Internet Connection Sharing

Discussion in 'Windows Desktop Systems' started by TheBlueRaja, Jul 17, 2002.

  1. TheBlueRaja

    TheBlueRaja BR to Some

    Messages:
    766
    Location:
    Fawkirk!
    I've got a bit of a complex problem which i hope someone can help me with. I have a work PC which runs Windoze 2000, however to access the Work network from home this runs some encryption software to encrypt the packets before it gets sent to my companies firewall.

    I also have another PC which i want to connect to the work network, (its actually not a PC but an IP telephone), the idea being to allow users to work from home and have a telephone connected to the companies PBX on their desk.

    Therefor in order to get this to work i need to encrypt the IP Telephones packets as well, so the IP Packets from the phone must pass through this PC to be encrypted. Therefore, i need to use a second NIC and not a switch or a router.

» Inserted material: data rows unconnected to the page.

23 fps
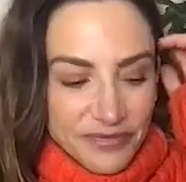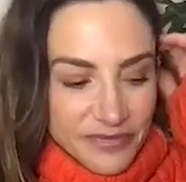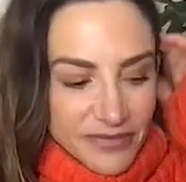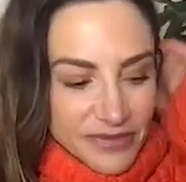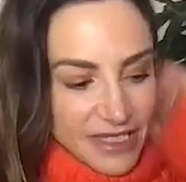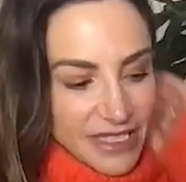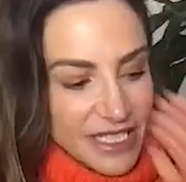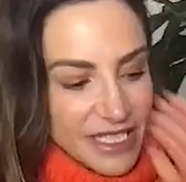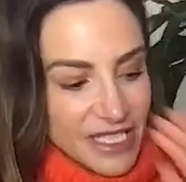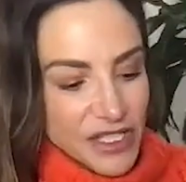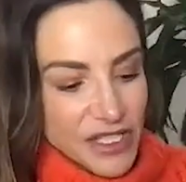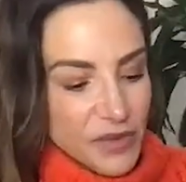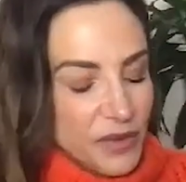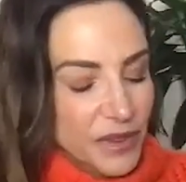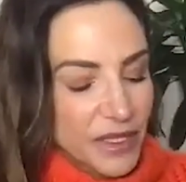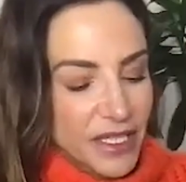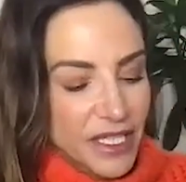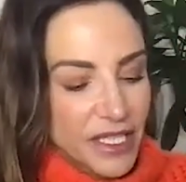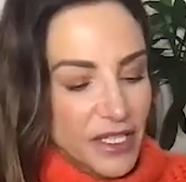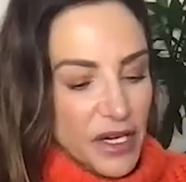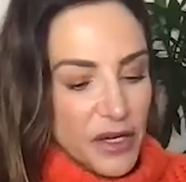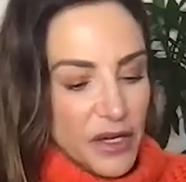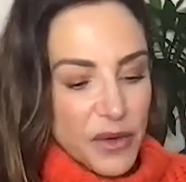It's a really
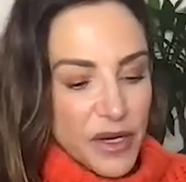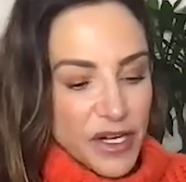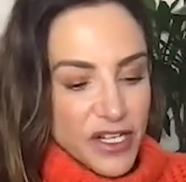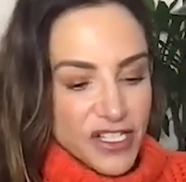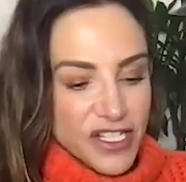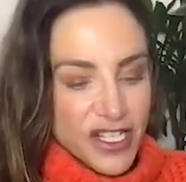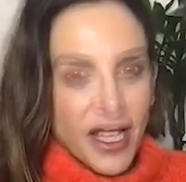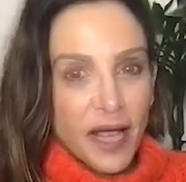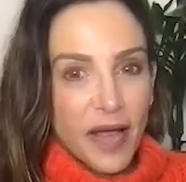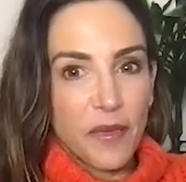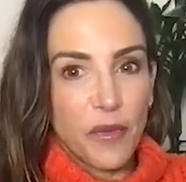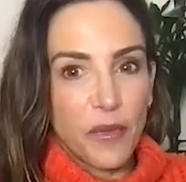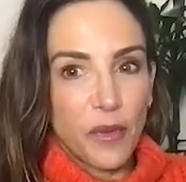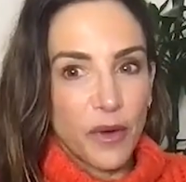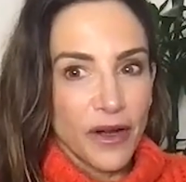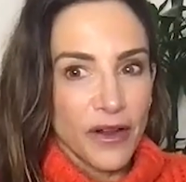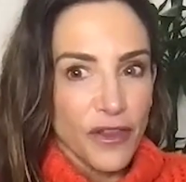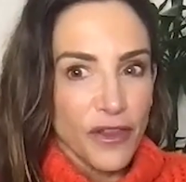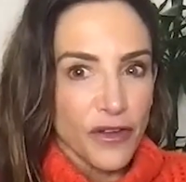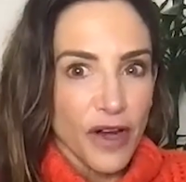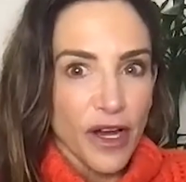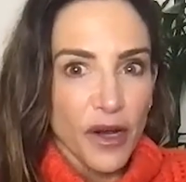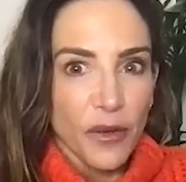good question. One of the
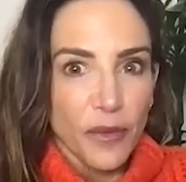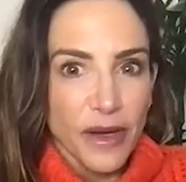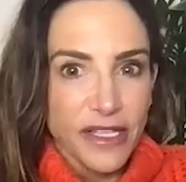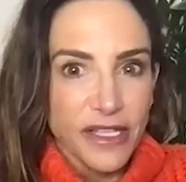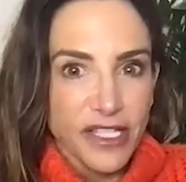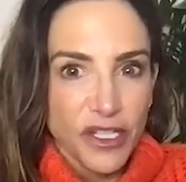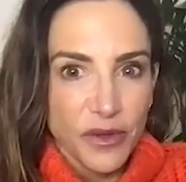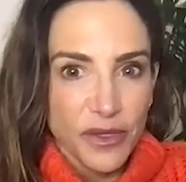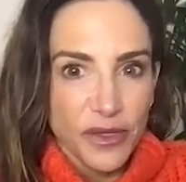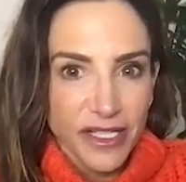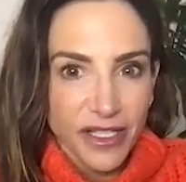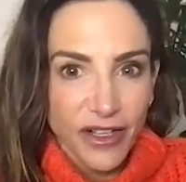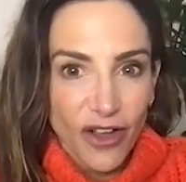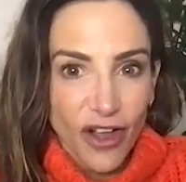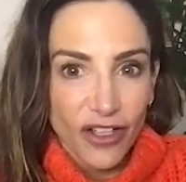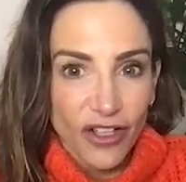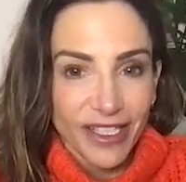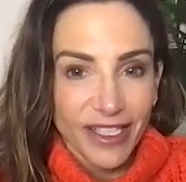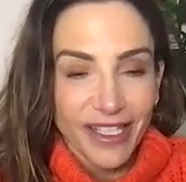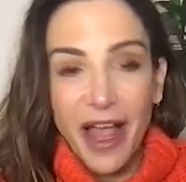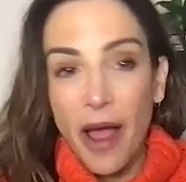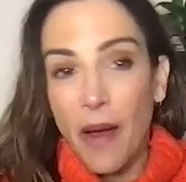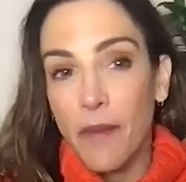great ways to do is called the
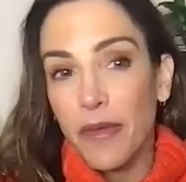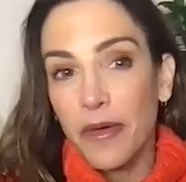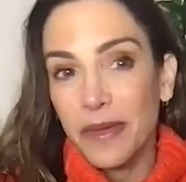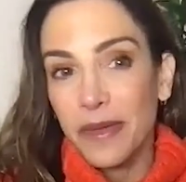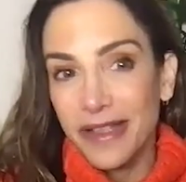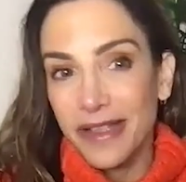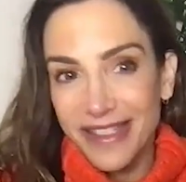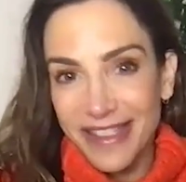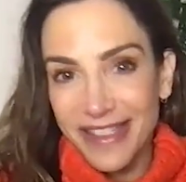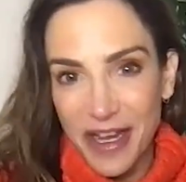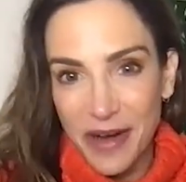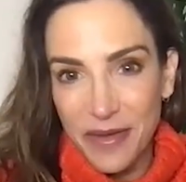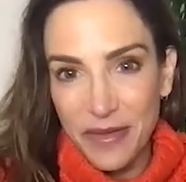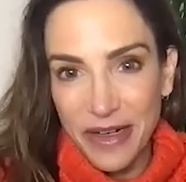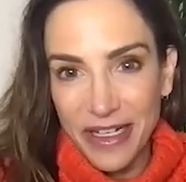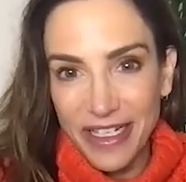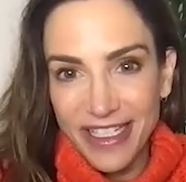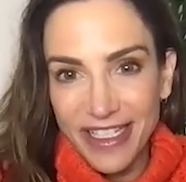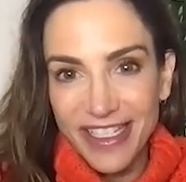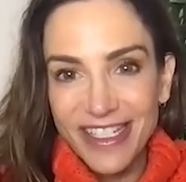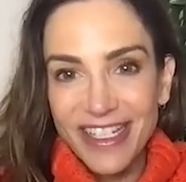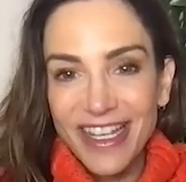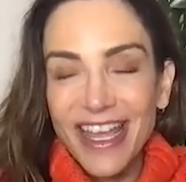compliment sandwich.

    The windows 2000 PC can see the Internet or the comany network no problem, via NIC1 - good start. I enabled Internet connection Sharing on NIC1 which in turn assignes the second network card i installed (NIC2) a static IP address of 192.168.0.1 by default. The first NIC which is connected to the Internet gets its IP from DHCP by the way. The idea being to allow the packets to pass through NIC2 and into the PC where the packets will be encrypted and passed out through NIC1.

    However when i connect any devices to the LAN on NIC2, and assign it an ip address of 192.168.0.5 for example (Class C Subnet mask) i cannot ping NIC2 and i also cannot ping the new device from the "gateway" computer containing the two NIC's.

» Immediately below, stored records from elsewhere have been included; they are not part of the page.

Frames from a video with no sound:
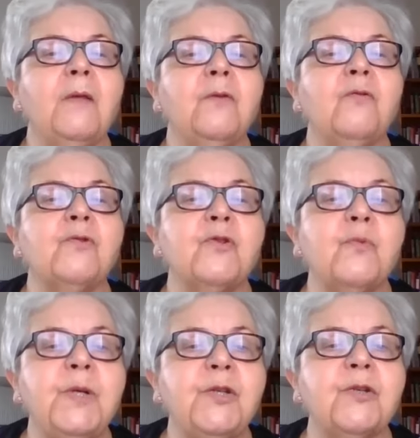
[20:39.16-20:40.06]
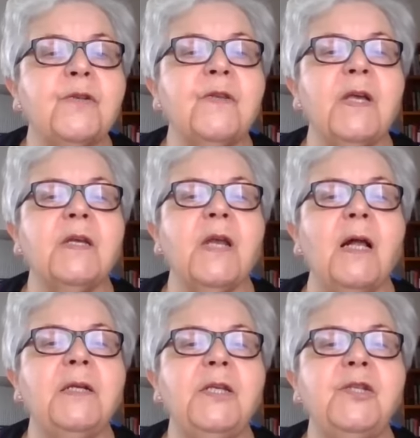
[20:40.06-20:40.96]
and who switch their
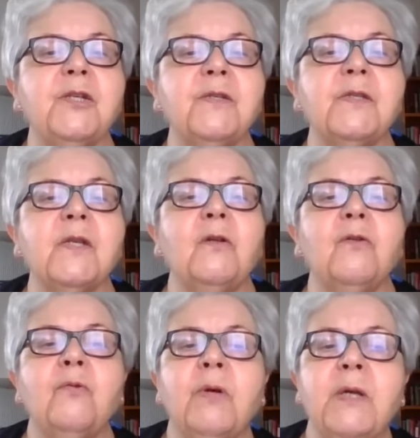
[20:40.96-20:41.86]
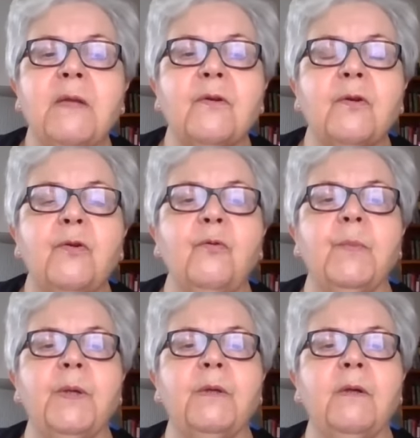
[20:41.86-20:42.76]
allegiance to another
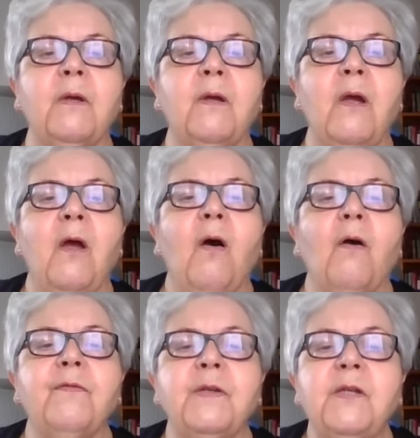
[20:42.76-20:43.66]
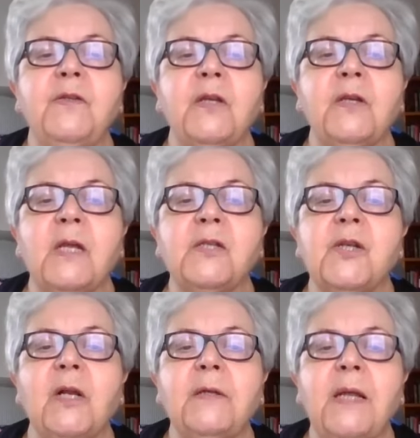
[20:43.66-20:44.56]
human, of an
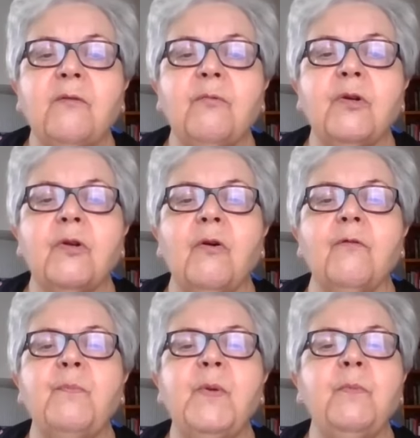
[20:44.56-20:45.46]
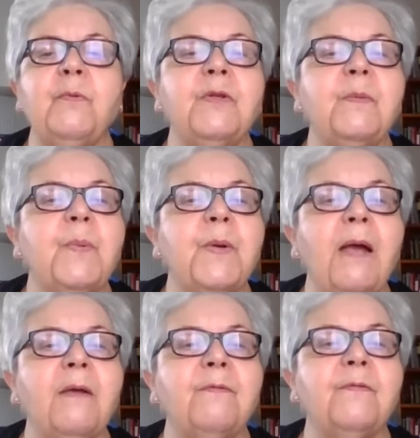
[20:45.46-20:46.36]
international network of people
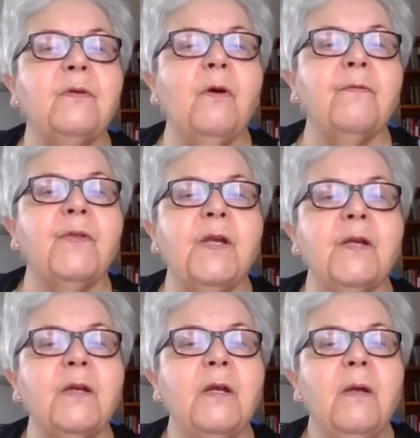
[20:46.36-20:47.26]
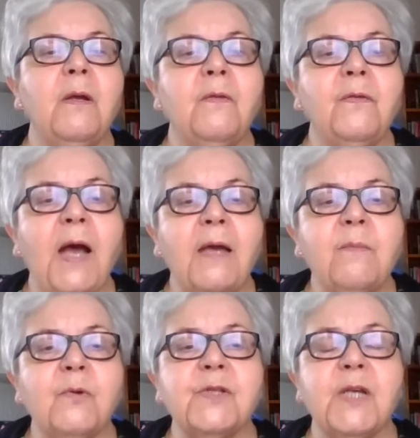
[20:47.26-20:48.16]
deprived of their
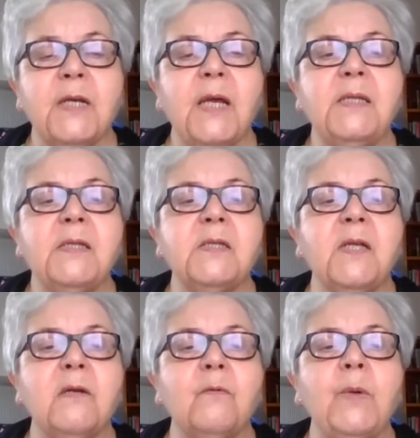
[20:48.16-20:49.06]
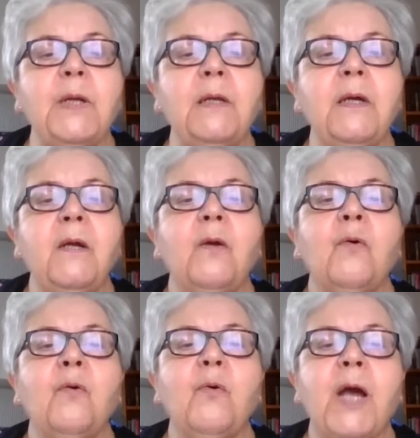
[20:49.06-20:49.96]
daemons against their will,
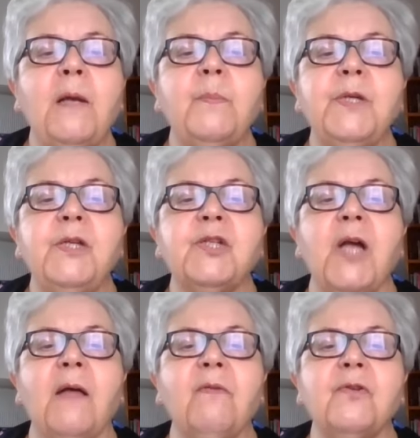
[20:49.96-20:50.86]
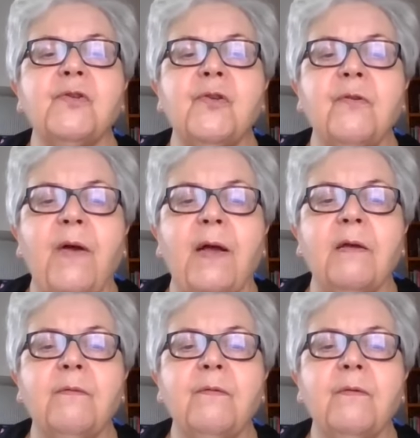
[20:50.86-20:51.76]
who help each other
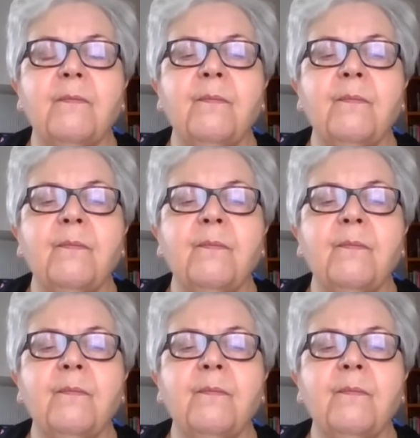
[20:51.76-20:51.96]
survive,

    So am i doing this the right way? ANd if so why the hell cant i ping anything on the Second NIC?

    Please help....
     
  2. Zedric

    Zedric NTFS Guru Folding Team

    Messages:
    4,006
    Location:
    Sweden
    One idea would be to assign the IP to the client (the phone?) using DHCP. That usually makes it easier (provided that the phone supports DHCP).

    Also, is the entire connection on NIC1 encrypted through VPN (I guess that's what it is)? Or is it a regular Internet connection with an encrypted tunnel or something? This could cause problems further on.
     
  3. TheBlueRaja

    TheBlueRaja BR to Some

    Messages:
    766
    Location:
    Fawkirk!
    The phone does support DHCP and the idea is for the phone to get DHCP (as it should) from the network via the NIC1 card.

    To answer your other question the NIC1 is a regular (albeit broadband) internet connection which is encrypted through a VPN tunnel. There is software on the PC which handles the encryption.

    How could this cause problems though Zedirc?
     
  4. JJB6486

    JJB6486 Retired Mod Political User

    Messages:
    1,207
    Location:
    West Lafayette, IN, USA
    You can't connect to a VPN from behind NAT unless the router supports PPTP or IPsec passthrough (ICS does not). If you need to connect to a VPN you can only do so from the host computer

    JJB6486
     
  5. TheBlueRaja

    TheBlueRaja BR to Some

    Messages:
    766
    Location:
    Fawkirk!
    Hey, who said life was easy.....

    Thanks JJB6486
     
  6. Zedric

    Zedric NTFS Guru Folding Team

    Messages:
    4,006
    Location:
    Sweden
    The idea was that the phone could have problems knowing that it should use the VPN tunnel and not the "regular" outward connection. But I could be wrong. Try getting a router software that can handle PPTP or IPsec passthrough, I think there are some.